%%

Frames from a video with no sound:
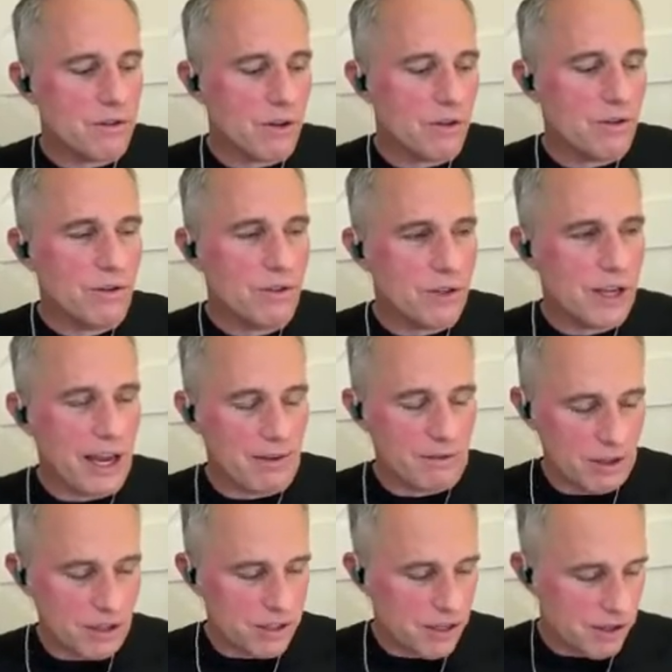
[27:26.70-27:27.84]
so you it can't
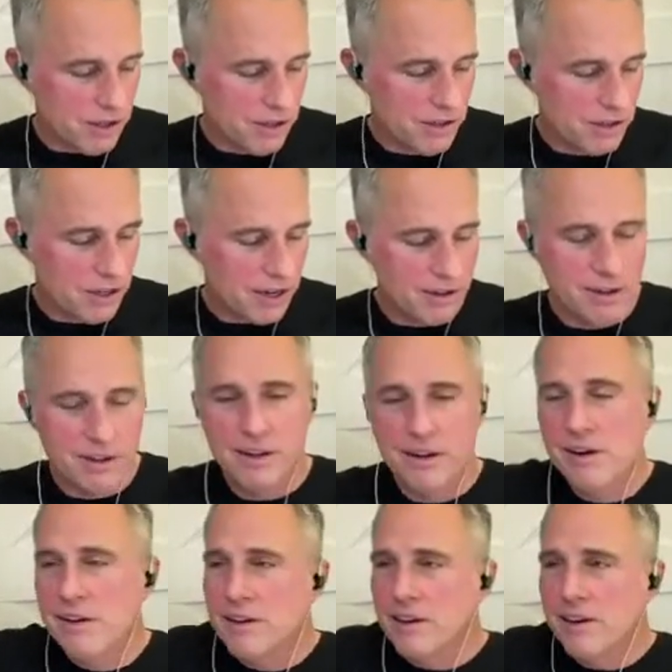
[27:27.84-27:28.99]
is. really tell. Yeah.
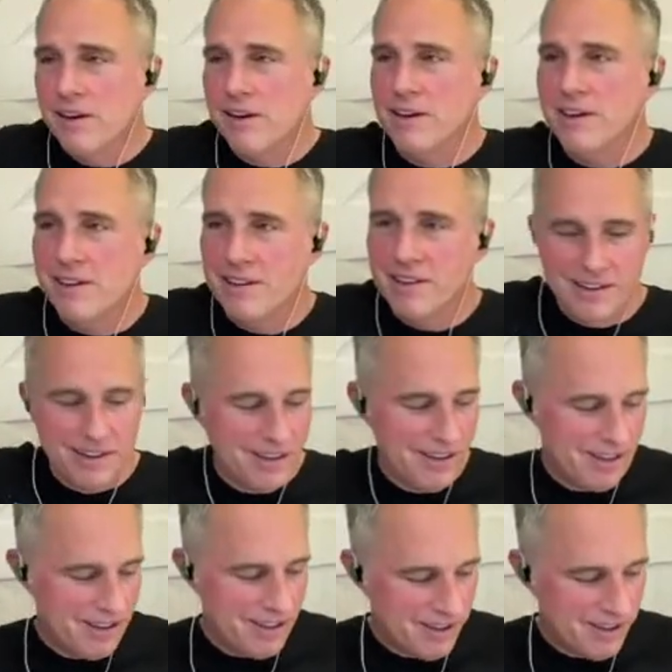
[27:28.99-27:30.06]
Yeah. So um.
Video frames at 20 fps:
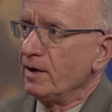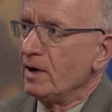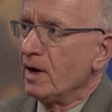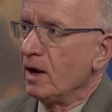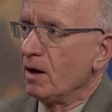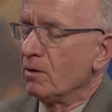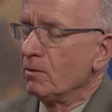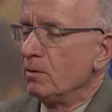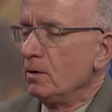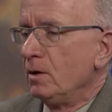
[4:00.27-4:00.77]

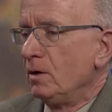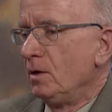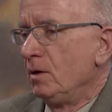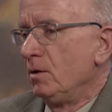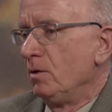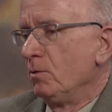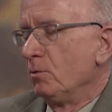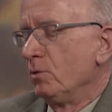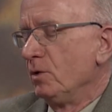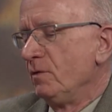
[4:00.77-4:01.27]
now.
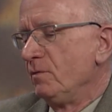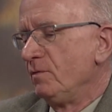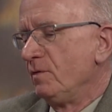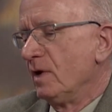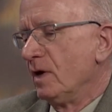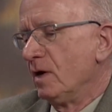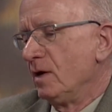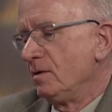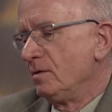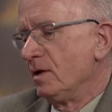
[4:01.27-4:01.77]
We've
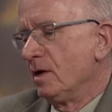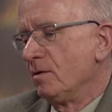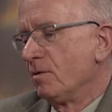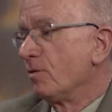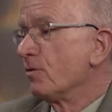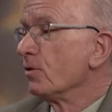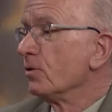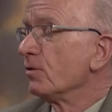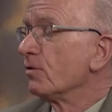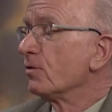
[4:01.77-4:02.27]
uh, done
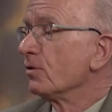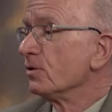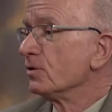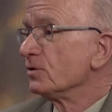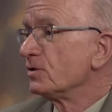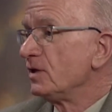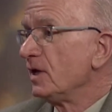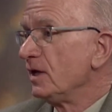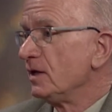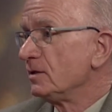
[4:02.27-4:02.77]
Third
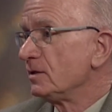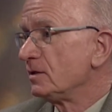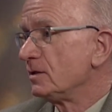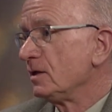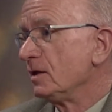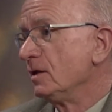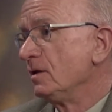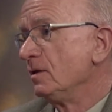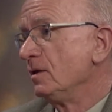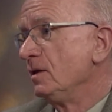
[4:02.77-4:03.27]
Thursdays
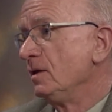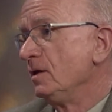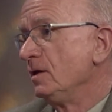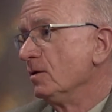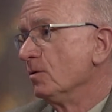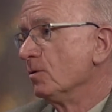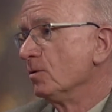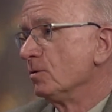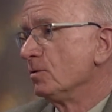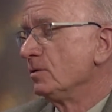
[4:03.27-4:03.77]
mm-hmm. in the
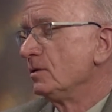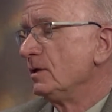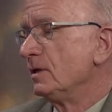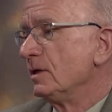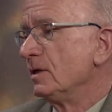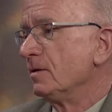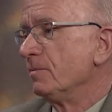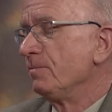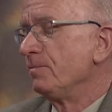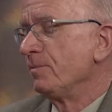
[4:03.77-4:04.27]
old
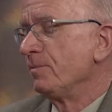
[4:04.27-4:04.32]
uh,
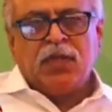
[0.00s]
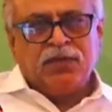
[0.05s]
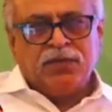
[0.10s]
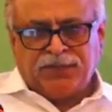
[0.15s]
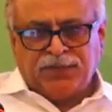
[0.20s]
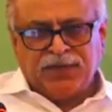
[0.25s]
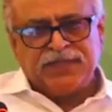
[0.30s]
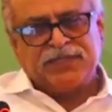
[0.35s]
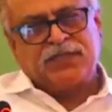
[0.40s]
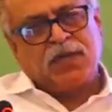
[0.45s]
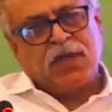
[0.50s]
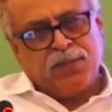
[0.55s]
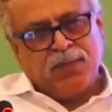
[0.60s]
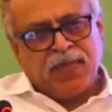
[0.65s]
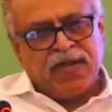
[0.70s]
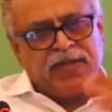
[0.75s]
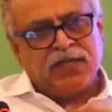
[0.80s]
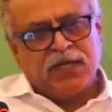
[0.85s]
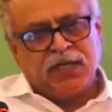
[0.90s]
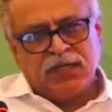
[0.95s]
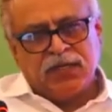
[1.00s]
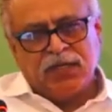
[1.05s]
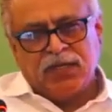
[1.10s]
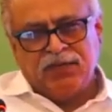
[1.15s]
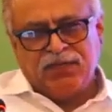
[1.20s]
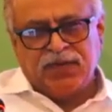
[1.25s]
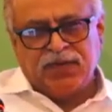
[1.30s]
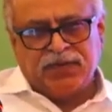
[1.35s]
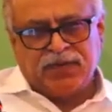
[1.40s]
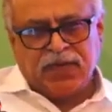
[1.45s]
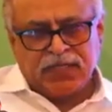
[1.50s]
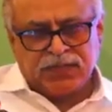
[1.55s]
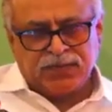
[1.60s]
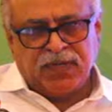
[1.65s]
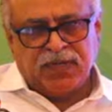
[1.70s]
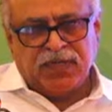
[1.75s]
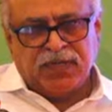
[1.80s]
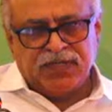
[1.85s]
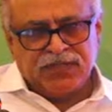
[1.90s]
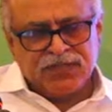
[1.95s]
first combined kidney liver
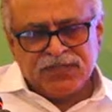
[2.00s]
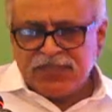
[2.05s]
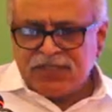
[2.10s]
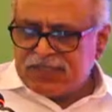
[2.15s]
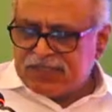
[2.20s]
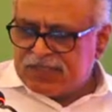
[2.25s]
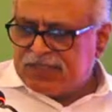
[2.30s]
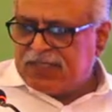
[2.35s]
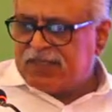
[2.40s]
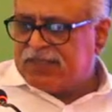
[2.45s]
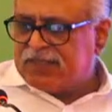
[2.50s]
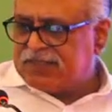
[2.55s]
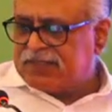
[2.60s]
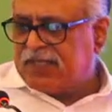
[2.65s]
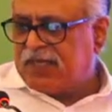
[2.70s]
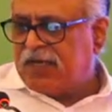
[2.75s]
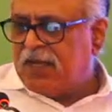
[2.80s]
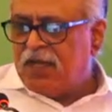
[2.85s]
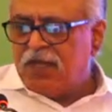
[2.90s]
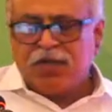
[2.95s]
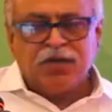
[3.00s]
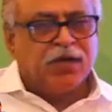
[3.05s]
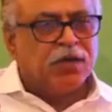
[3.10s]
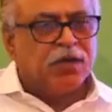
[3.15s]
transplantation. Since then, this is a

%%

Without including any picture, reproduce the material above word for word.

Frames from a video with no sound:
[27:26.70-27:27.84]
so you it can't
[27:27.84-27:28.99]
is. really tell. Yeah.
[27:28.99-27:30.06]
Yeah. So um.
Video frames at 20 fps:
[4:00.27-4:00.77]

[4:00.77-4:01.27]
now.
[4:01.27-4:01.77]
We've
[4:01.77-4:02.27]
uh, done
[4:02.27-4:02.77]
Third
[4:02.77-4:03.27]
Thursdays
[4:03.27-4:03.77]
mm-hmm. in the
[4:03.77-4:04.27]
old
[4:04.27-4:04.32]
uh,
[0.00s]
[0.05s]
[0.10s]
[0.15s]
[0.20s]
[0.25s]
[0.30s]
[0.35s]
[0.40s]
[0.45s]
[0.50s]
[0.55s]
[0.60s]
[0.65s]
[0.70s]
[0.75s]
[0.80s]
[0.85s]
[0.90s]
[0.95s]
[1.00s]
[1.05s]
[1.10s]
[1.15s]
[1.20s]
[1.25s]
[1.30s]
[1.35s]
[1.40s]
[1.45s]
[1.50s]
[1.55s]
[1.60s]
[1.65s]
[1.70s]
[1.75s]
[1.80s]
[1.85s]
[1.90s]
[1.95s]
first combined kidney liver
[2.00s]
[2.05s]
[2.10s]
[2.15s]
[2.20s]
[2.25s]
[2.30s]
[2.35s]
[2.40s]
[2.45s]
[2.50s]
[2.55s]
[2.60s]
[2.65s]
[2.70s]
[2.75s]
[2.80s]
[2.85s]
[2.90s]
[2.95s]
[3.00s]
[3.05s]
[3.10s]
[3.15s]
transplantation. Since then, this is a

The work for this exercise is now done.